Portrait of Henri de la Rochejaquelein is an oil on canvas portrait painting by the French artist Pierre-Narcisse Guérin, from 1816.

==History and description==
It is a posthumous portrait of Henri de la Rochejaquelein, a leader of Royalist forces at the War in the Vendée, who had been killed in 1794 at the age of 21. He is shown leading troops in action with the Royalist banner held by a supporter behind him. He wears the Sacré Coeur on his lapel. He holds a pistol on his hand and seems about to shoot. At the right two Royalist soldier appear with their bayonets.

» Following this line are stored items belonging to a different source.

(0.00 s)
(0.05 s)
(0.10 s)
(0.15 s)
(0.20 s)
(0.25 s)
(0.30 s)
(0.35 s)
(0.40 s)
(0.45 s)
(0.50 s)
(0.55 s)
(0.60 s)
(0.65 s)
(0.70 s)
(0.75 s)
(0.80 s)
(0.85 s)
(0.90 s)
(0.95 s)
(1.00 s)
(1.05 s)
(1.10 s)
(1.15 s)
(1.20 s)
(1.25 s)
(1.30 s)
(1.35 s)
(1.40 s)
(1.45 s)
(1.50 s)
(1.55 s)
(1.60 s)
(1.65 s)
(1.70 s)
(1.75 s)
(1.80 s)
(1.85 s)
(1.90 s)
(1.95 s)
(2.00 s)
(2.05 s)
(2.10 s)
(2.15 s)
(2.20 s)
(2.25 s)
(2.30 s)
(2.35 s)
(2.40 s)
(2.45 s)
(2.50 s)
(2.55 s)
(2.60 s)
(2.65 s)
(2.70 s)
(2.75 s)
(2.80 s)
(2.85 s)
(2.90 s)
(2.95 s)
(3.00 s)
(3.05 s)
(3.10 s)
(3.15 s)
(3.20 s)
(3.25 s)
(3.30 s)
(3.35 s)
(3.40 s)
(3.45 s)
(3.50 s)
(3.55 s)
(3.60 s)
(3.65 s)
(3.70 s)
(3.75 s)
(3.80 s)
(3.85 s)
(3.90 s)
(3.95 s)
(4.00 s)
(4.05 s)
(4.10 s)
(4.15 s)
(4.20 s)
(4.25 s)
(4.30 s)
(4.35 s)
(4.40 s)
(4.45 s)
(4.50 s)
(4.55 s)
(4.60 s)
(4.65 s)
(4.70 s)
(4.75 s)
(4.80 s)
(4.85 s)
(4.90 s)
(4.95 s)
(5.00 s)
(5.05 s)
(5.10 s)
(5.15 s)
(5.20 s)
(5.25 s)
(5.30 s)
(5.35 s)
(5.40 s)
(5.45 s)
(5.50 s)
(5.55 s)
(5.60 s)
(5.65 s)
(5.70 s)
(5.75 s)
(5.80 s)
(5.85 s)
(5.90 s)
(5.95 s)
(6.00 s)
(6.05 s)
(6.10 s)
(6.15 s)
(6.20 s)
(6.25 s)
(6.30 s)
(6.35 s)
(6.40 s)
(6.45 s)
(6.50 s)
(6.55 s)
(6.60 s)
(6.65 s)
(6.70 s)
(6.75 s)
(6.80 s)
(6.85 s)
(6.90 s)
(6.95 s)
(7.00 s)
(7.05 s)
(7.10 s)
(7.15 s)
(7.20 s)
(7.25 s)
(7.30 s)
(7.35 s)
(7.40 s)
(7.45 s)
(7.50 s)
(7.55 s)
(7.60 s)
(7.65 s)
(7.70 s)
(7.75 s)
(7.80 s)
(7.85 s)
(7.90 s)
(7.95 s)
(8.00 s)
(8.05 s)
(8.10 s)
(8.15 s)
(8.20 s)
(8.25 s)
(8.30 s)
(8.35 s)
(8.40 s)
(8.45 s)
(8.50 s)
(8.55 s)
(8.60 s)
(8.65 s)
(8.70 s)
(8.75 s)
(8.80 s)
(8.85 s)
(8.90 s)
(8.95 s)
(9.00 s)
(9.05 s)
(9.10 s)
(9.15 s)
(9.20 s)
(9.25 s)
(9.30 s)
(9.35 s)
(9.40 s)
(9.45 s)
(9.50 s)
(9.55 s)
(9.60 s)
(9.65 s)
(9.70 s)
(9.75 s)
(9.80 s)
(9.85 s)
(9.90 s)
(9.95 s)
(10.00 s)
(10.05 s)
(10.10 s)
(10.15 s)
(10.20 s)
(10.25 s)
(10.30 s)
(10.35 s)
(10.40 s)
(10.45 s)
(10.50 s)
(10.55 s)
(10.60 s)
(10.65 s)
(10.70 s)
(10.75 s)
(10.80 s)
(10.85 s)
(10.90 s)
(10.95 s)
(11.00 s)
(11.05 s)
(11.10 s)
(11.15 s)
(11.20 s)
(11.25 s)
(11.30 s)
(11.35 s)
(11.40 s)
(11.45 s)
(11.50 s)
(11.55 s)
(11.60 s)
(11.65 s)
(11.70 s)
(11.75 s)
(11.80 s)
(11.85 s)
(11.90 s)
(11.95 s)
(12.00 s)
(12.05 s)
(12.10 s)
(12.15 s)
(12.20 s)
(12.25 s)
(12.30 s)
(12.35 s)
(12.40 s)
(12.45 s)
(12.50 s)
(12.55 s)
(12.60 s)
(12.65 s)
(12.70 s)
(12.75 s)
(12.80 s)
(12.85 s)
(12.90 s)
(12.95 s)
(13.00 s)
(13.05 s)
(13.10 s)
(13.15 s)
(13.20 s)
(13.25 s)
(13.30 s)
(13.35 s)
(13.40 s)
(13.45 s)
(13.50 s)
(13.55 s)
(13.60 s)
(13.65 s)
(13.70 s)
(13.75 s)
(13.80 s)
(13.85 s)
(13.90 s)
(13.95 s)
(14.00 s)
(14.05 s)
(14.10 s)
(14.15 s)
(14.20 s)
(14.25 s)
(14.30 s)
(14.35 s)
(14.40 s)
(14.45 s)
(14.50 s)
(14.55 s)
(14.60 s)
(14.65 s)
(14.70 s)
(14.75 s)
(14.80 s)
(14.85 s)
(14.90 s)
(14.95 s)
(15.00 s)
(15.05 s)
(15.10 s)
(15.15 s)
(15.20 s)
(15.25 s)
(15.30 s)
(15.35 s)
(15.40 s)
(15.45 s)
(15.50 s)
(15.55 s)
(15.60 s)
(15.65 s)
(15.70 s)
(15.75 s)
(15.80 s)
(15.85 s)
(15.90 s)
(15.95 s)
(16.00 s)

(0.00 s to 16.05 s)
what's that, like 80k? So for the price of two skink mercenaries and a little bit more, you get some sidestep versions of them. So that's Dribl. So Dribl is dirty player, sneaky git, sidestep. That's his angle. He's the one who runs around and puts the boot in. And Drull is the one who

The work was commissioned for the collection of Louis XVIII at the Château de Saint-Cloud. It was part of a group of paintings commissioned from various artists following the Bourbon Restoration depicting the of Royalist martyrs of the French Revolution. It was exhibited at the Paris Salon of 1817 at the Louvre. Part the collection of the Musée de l'Histoire de France, it is now in the Musée d'Art et d'Histoire de Cholet.

==Bibliography==
- Eitner, Lorenz. An Outline Of 19th Century European Painting: From David Through Cezanne. Routledge, 2021.
- Jonas, Raymond. France and the Cult of the Sacred Heart: An Epic Tale for Modern Times. University of California Press, 2000.